When I was in the National Guard, I was in a ROC unit. ROC means Rear Operations Center, and it was the rear command post for the XVIII Airborne Corps. What that means is that while the regular army guys ran the battle in the main command post, our job was to make sure that all of the supplies and replacements got up to the battle. Our secondary mission was to take over the battle if the main command post was taken out.
Every year we had to take part in a War Fighter exercise. War Fighters are exercises that help to train officers and senior sergeants how to run the headquarters. Most captains have to take a staff position to get their ticket punched and prove that they are worthy for promotion to major. Sergeants have to move to staff positions since most units don’t need a lot of master sergeants or sergeant majors.
The common thread here is that this is where they got trained for the staff jobs they had to do instead of leading soldiers in combat.
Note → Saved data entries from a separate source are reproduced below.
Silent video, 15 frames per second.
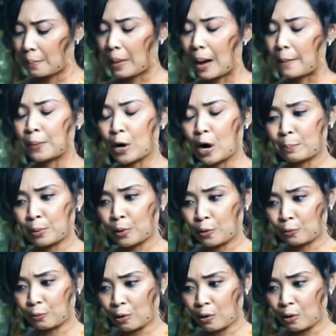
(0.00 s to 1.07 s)
Pak
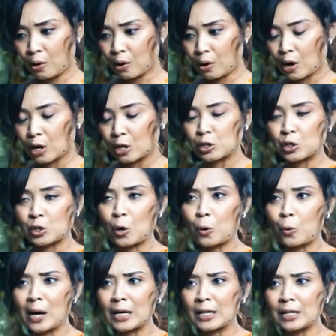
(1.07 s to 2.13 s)
Prabowo
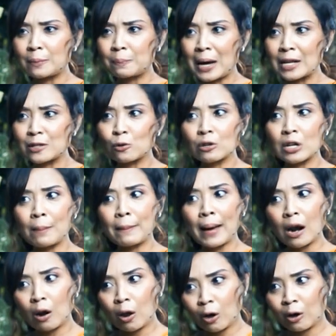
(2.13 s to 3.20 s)
sowan ke Pak Surya
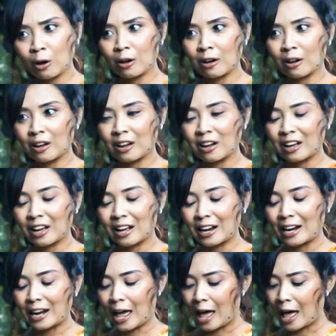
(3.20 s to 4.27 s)
Paloh
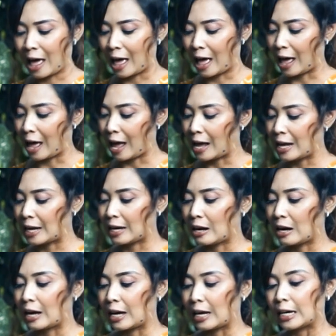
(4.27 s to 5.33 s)
nah
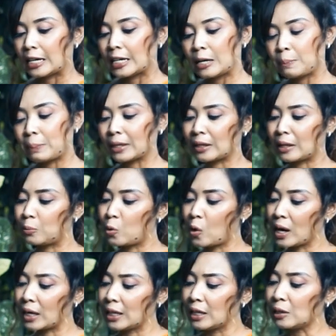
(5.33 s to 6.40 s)
di
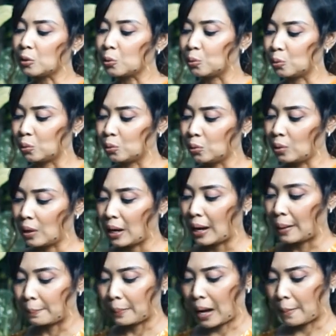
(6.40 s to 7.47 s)
pertemuan itu
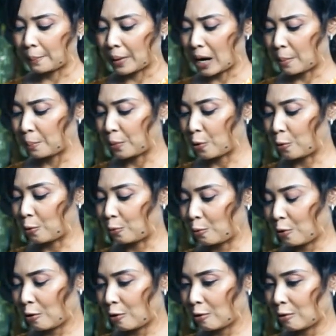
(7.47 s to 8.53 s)
Pak
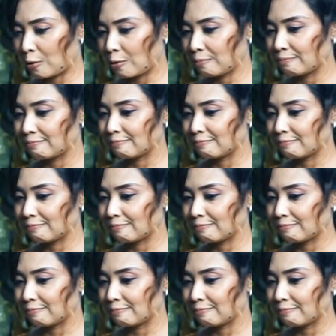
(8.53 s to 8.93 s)
Prabowo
By 2000 the War Fighter exercises were old hat to us guard guys as we had been doing them for almost ten years. Unlike the regular army, our units had little turn over and the same gang had done these exercises for so long that we could do them very well and, upon completion of the exercise, would make the joke, “The exercise is over, now it’s medals for everyone.” We would get our Achievement and Commendation medals, plus certificates suitable for framing. My major would scarf up his Meritorious Service Medal oak leaf for subsequent award.
One night – I was always on night shift, heh – I received a message on the Outlook email account for our G-2 (Intel) section. It was titled the “Top Ten Reasons You Are a Jedi Redneck.” The last five were already filled in. I was bored.
I don’t know if this had ever been done before or if there was a list somewhere, but I thought about it for a few minutes. I quickly filled in the top five reasons, number one was “You sleep with Princess Leia because she IS your sister,” and clicked on “Reply to All.”
On the first day of the exercise I had had a five second course on using Outlook and did not realize that I had received a “global” email, that someone had sent it out to everyone in the address book. I was later told that it was almost everyone in the entire army, but I don’t know if that’s true or just added for drama.
I was so intent on filling out the top five reasons I was oblivious to the uproar going on around me. The brass were upset that someone had sent this out as a global email. And I had just replied to “All.”
I got some very funny and interesting replies, mostly from colonels and a few generals. Over all, they thought it was funny and most of them said that they were going to print it out and post in their office, etc.
In the morning, before I was relieved from my shift, I got to meet with my major. Privately. I am not allowed to “Reply to All” on any email ever again. Ever.